Karena itu imam Ibnu Rajab, dalam Fathul Bari, menyebutkan:
“Kebanyakan mereka hanya menilai ke-tsiqahan para perawi hadits sehingga menilai hadits tersebut shahih. Mereka menyangka bahwa semua hadits yang diriwayatkan para tsiqah -otomatis- shahih namun mereka tidak memiliki kecerdasan dalam mendalami ilmu ilal hadits.”

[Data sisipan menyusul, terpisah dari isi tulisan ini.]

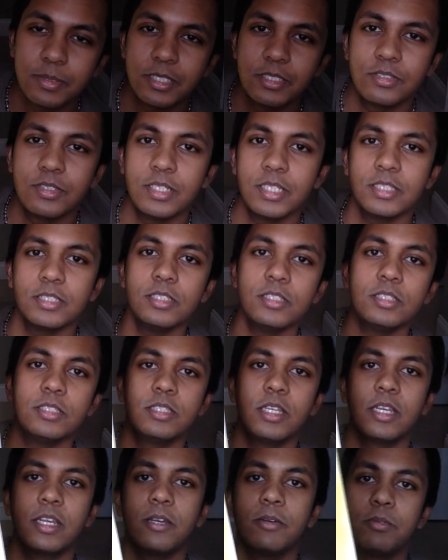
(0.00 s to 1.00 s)
because you get to
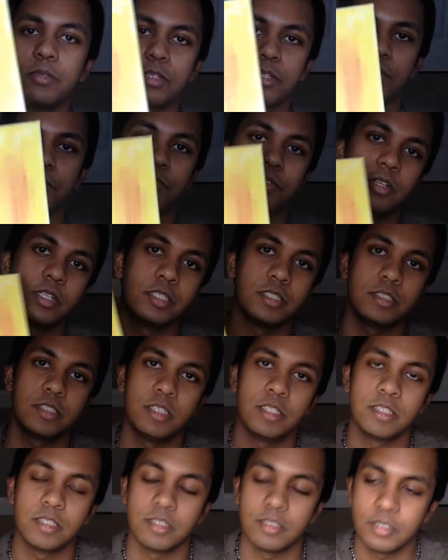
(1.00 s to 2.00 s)
just hang out with your friends
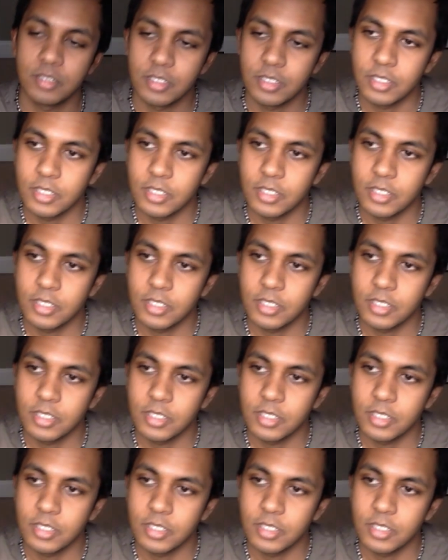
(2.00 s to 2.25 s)
and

Intinya ketika mendapati sebuah riwayat memiliki para perawi yang secara umum tsiqah, tidak serta merta haditsnya dilabeli shahih. Harus ditelusuri apakah hadits/riwayat yang diketengahkan tersebut bebas dari illah. Karena itu para ulama ketika membawakan definisi hadits shahih, menambahkan keterangan “bebas dari ilal/cacat” selain adanya keterangan “diriwayatkan oleh perawi yang memiliki ‘adalah lagi dhabith dengan sanad tersambung.” Ini tak lain karena si tsiqah bisa saja keliru dalam meriwayatkan hadits sebab perawi sama seperti manusia lain yang dihinggapi salah dan alfa.
Ibnu Ma’in menilai Yahya bin ‘Adam adalah perawi tsiqah jika meriwayatkan dari ats-Tsauriy. Namun Ibnu Ma’in tetap memvonis bahwa tafarrud yang dilakukan Yahya bin Adam dari Sufyan ats-Tsauriy menjadikan hadits Yahya sebagai hadits munkar. Penilaian mungkar ini pun dilakukan tokoh lain selain Ibnu Ma'in.